[Start of Attachment]

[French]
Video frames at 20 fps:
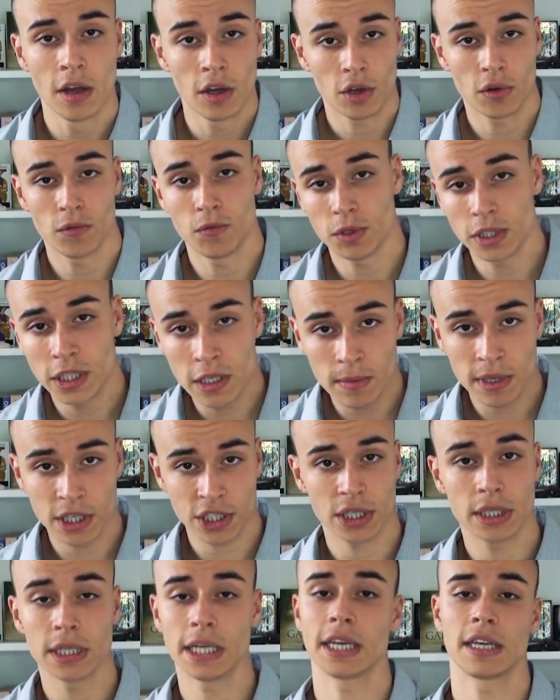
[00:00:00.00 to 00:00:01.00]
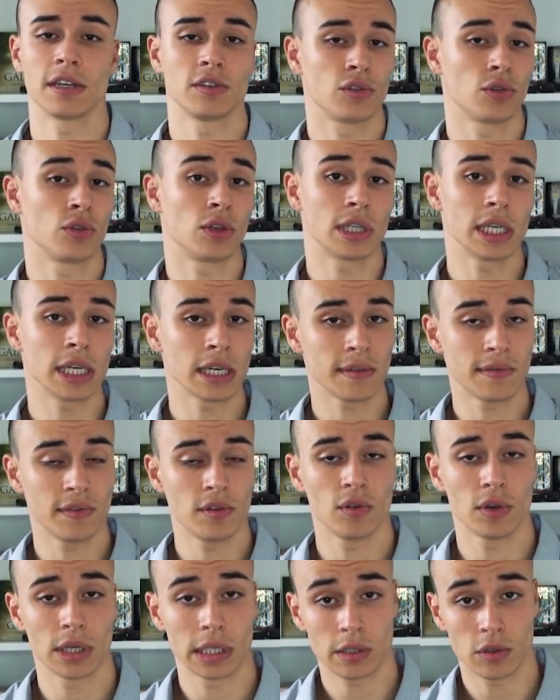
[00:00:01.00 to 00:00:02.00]
Quand vous imaginez qu'un truc
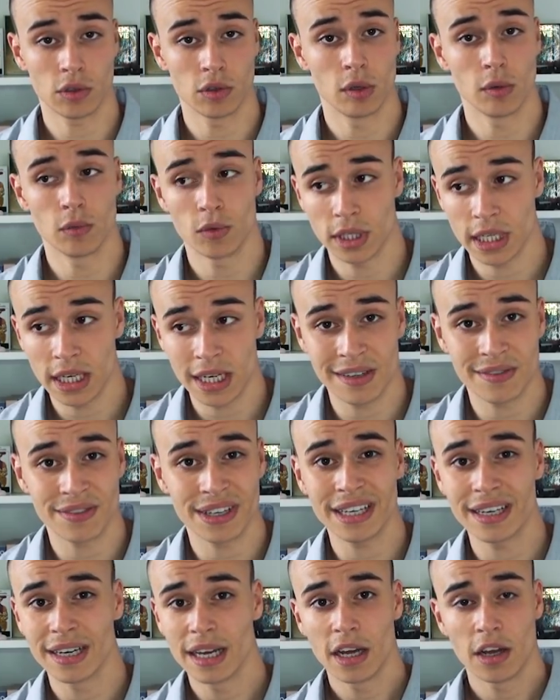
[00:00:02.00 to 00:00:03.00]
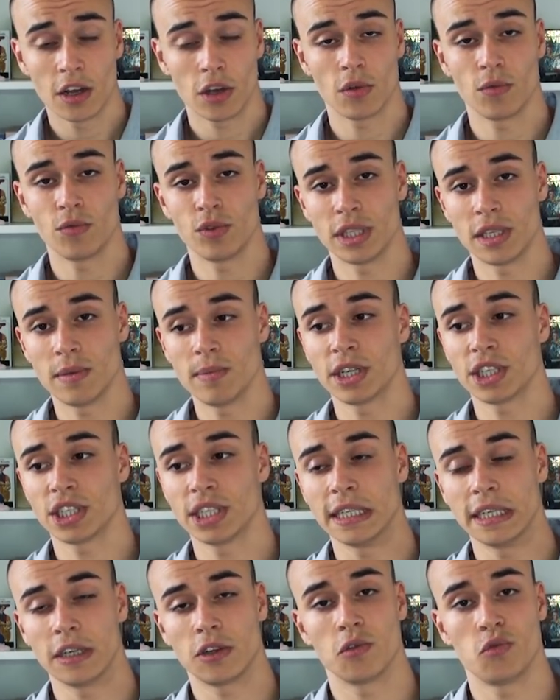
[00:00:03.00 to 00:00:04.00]
terrifiant risque de vous arriver, quand vous
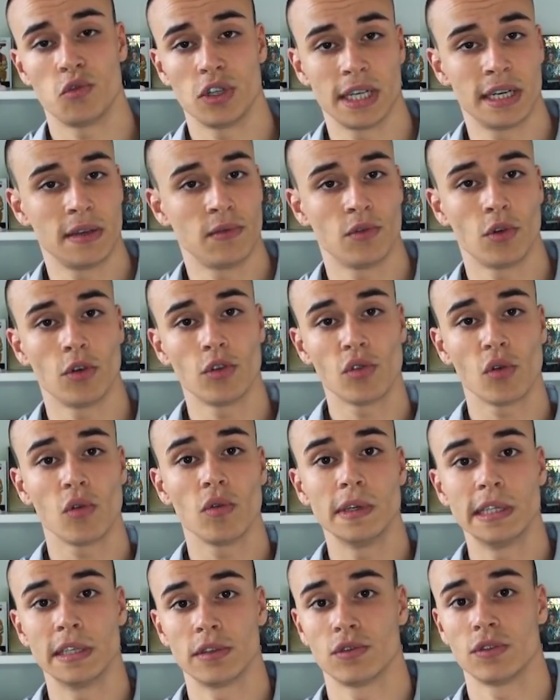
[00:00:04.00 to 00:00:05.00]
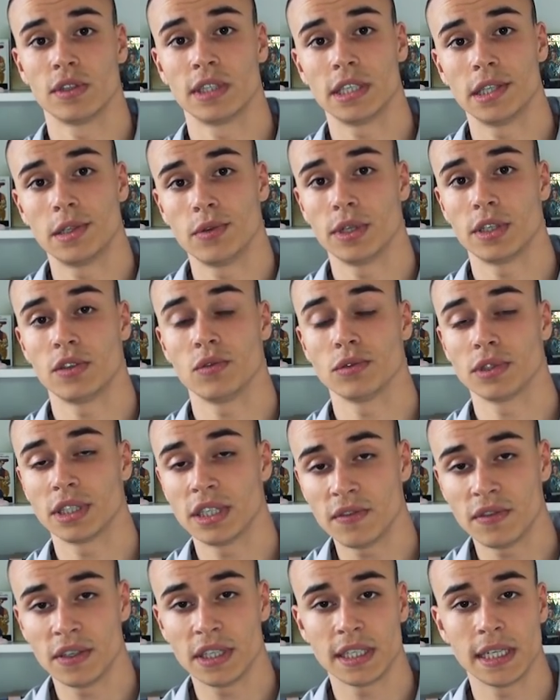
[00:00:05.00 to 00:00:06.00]
imaginez que vous allez vous retrouver dans une situation
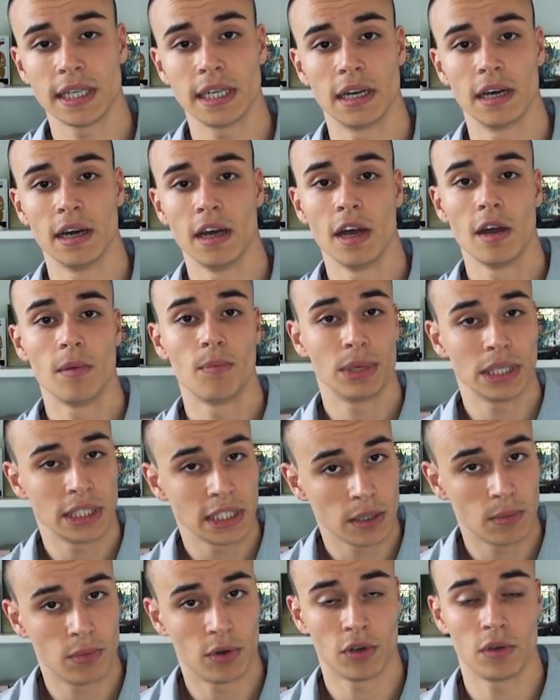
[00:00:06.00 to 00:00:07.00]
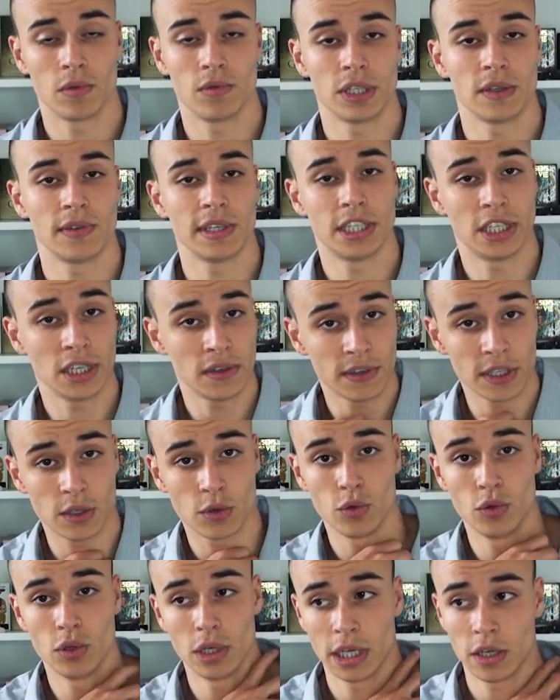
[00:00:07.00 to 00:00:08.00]
difficile, pénible, que vous avez déjà
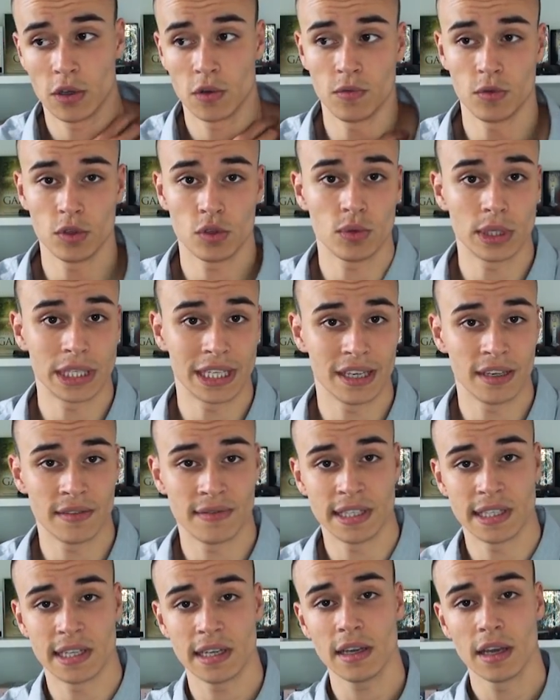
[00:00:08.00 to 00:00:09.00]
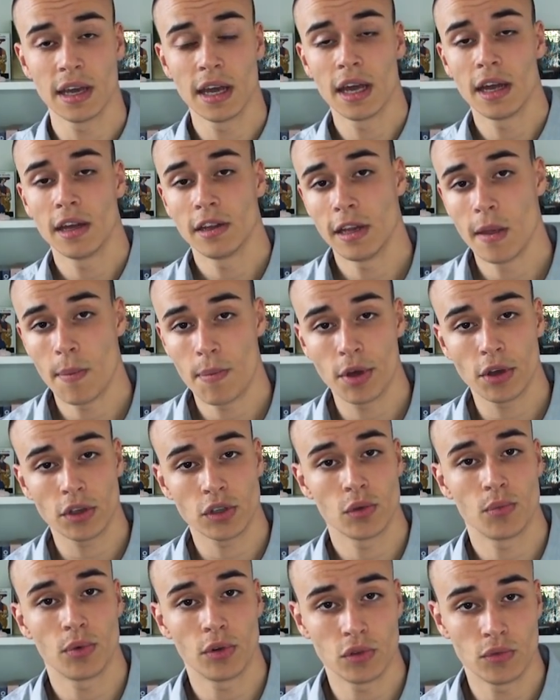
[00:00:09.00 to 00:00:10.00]
vécue et que vous souhaitez éviter, des peurs
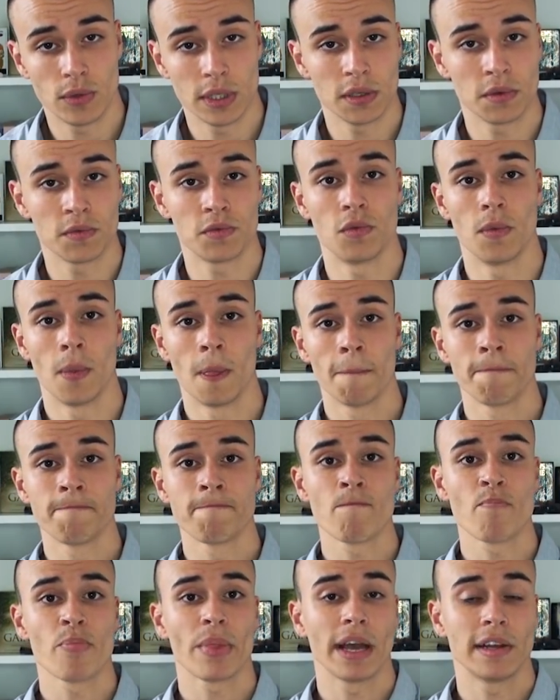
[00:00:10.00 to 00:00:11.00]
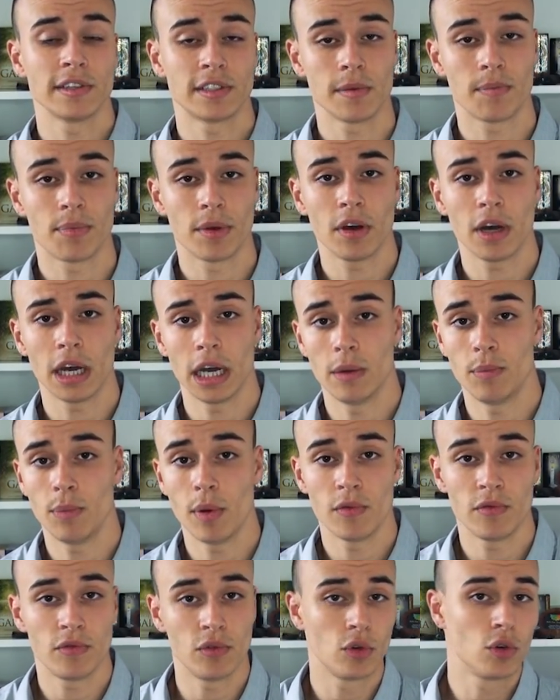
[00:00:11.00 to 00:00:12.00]
se produisent en vous. Ces peurs, elles
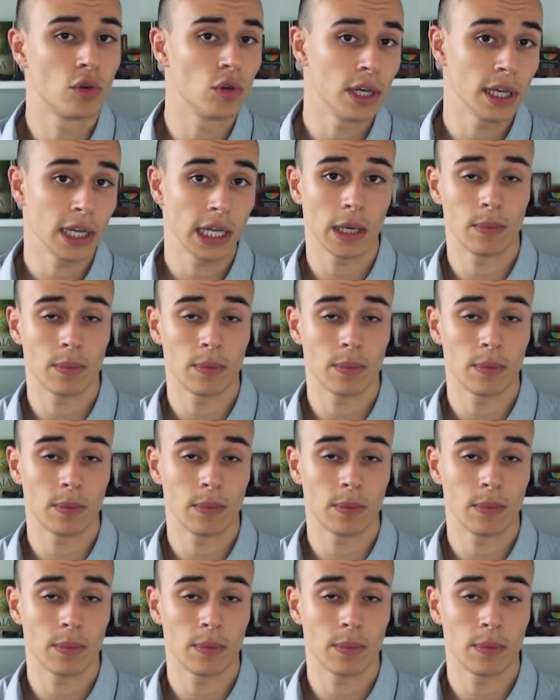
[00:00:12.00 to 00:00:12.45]
peuvent vous coller à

[End of Attachment]

* _Task goal_:
Starting at the line with "[00:00:10.00 to 00:00:11.00]", transcribe the listing above exactly through its last line. No picture belongs in the transcription.

* _Response for this exercise_:
[00:00:10.00 to 00:00:11.00]
[00:00:11.00 to 00:00:12.00]
se produisent en vous. Ces peurs, elles
[00:00:12.00 to 00:00:12.45]
peuvent vous coller à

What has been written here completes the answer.